Drs. N.C. Burhove Jaspers was hoofdsamensteller van het IRM-rapport m.b.t. de bijbanen van juristen in Nederland

Procureur-generaal van de Hoge Raad reageert op wraking Hoge Raad

IRM . . Juristen . . EU Grondwet <==> SDN . . Klokkenluider . . Jeugdzorg . . Burhoven

Mede tegen de achtergrond van de voorgaande correspondentie
acht ik mij niet gehouden tot enigerlei reactie op het gestelde !!

Hoge Raad der Nederlanden

    's-Gravenhage Telefoon 070-3611311 _ _

    president _ _

  • Aan de Weledelgeleerde Heer
    drs N.C. Burhoven Jaspers
    van Polanenpark 58
    2241 RS Wassenaar

    15 oktober 1998 _ _

    Inzake: 16 692 - Burhoven Jaspers/Kroon


    Geachte Heer Burhoven Jaspers,


    (1) Voor de goede orde bevestig ik de ontvangst van Uw schrijven van 4 oktober jl.

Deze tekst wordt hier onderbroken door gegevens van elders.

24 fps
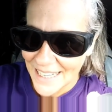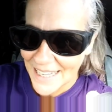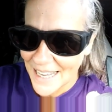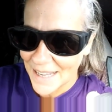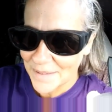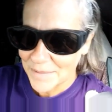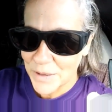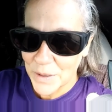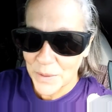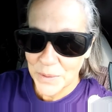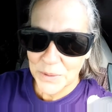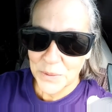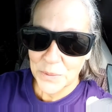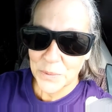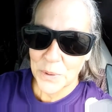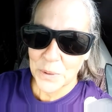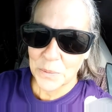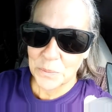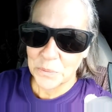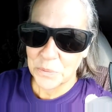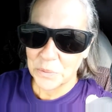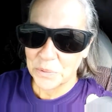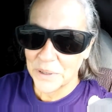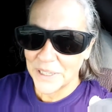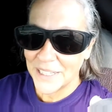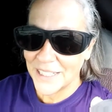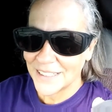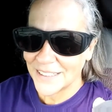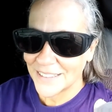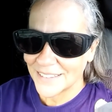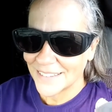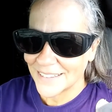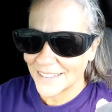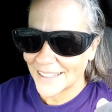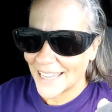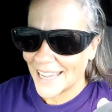I'm going to a
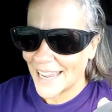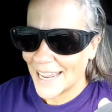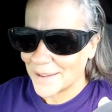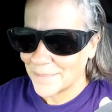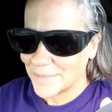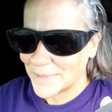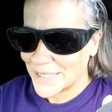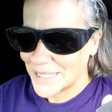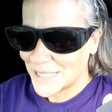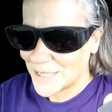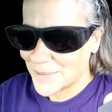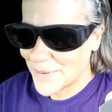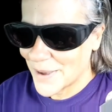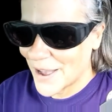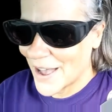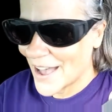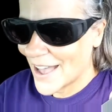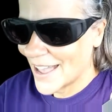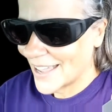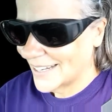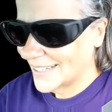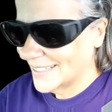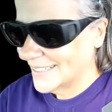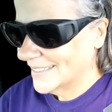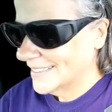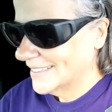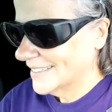real camping spot.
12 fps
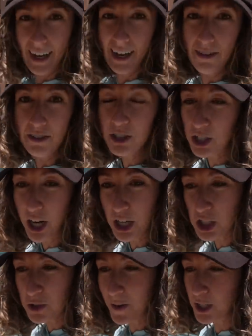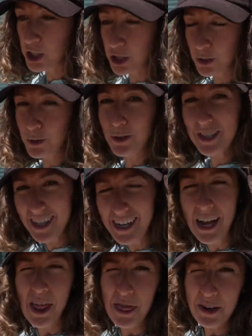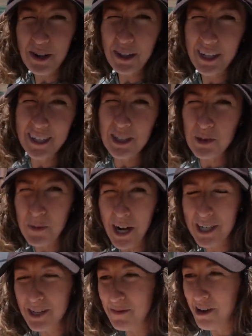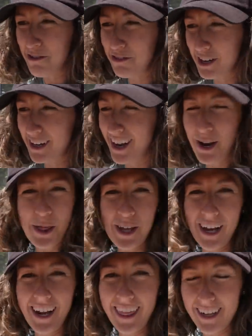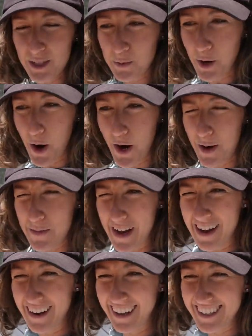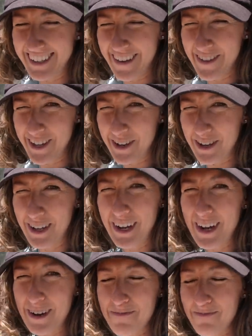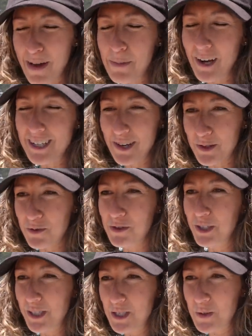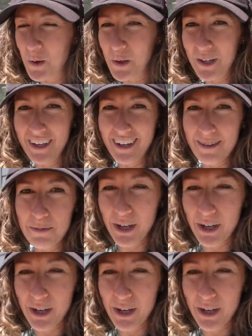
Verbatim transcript: I have changed my shoes, thoroughly inspected my foot. I don't think anything is broken, but it's definitely my big toe is really swollen and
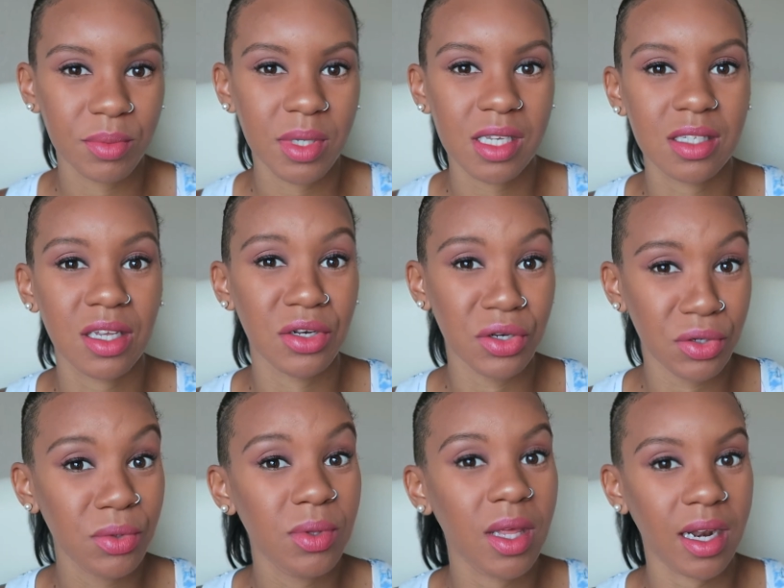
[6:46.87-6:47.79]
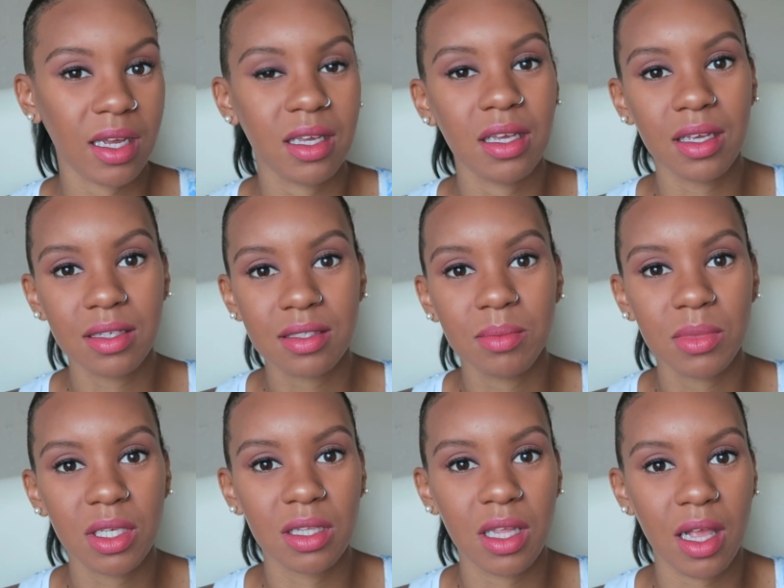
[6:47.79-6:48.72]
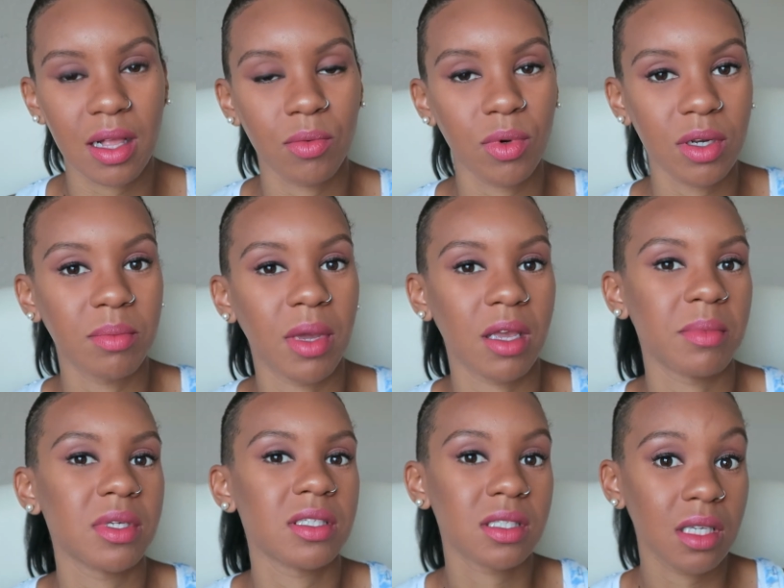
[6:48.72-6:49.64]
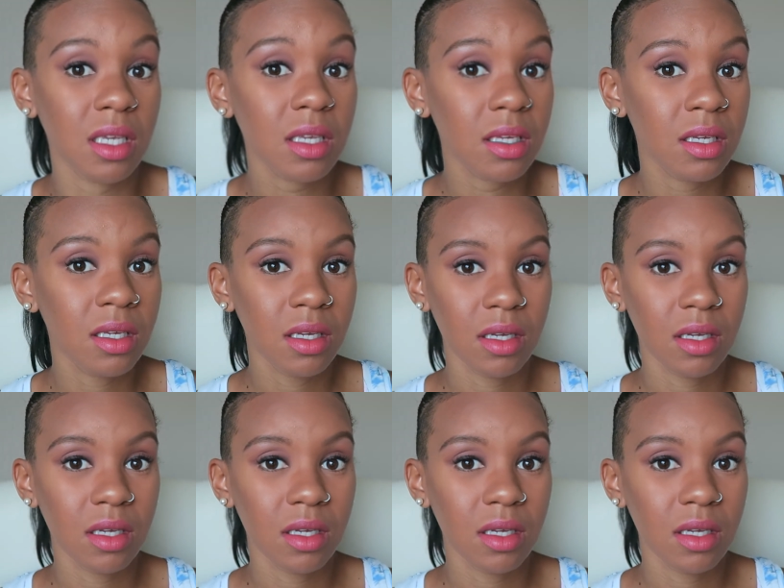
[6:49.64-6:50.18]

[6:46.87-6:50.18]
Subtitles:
because I knew that I can get something that wouldn't make me sick,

    (2) Mede tegen de achtergrond van de voorgaande correspondentie acht ik mij niet gehouden tot enigerlei reactie op het gestelde in de § § 1, 2, 4E7 van dat schrijven.


    (3) Voor wat betreft de in het eerste deel van in §3 verwoorde "wraking" van de heren Roelvink, Heemskerk, Herrmann en Neleman wijs ik U op de artikelen 29 en volgende van het Wetboek van Burgerlijke Rechtsvordering. Deze bepalingen zijn node van toepassing op het geding in cassatie. Volgens deze bepalingen moet het verzoek tot wraking schriftelijk worden gedaan. Uit de rechtspraak van de Hoge Raad blijkt dat het moet worden ondertekend door een advocaat bij de Hoge Raad (zie HR 28 juni 1985, 836). Ik neem aan dat genoemde passage uit Uw brief betrekking heeft op de zaak die ter griffie van de Hoge Raad het rolnummer C97071 (16 692) heeft gekregen Deze zaak is thans in staat van wijzen. Daarom is, voor geval U een verzoek als voormeld mocht willen doen indienen, daarmee spoed geboden. Ten einde U tegemoet te komen, zal ik het erheen leiden dat de beraadslagingen in genoemde zaak bij wijze van uitzondering zullen worden aangehouden tot de week van 2 november a.s. teneinde U de gelegenheid te geven een verzoek als voormeld te doen indienen. Is een dergelijk verzoek niet uiterlijk op 2 november 1998 ter griffie ontvangen, dan herneemt de behandeling van voormelde zaak haar gewone loop.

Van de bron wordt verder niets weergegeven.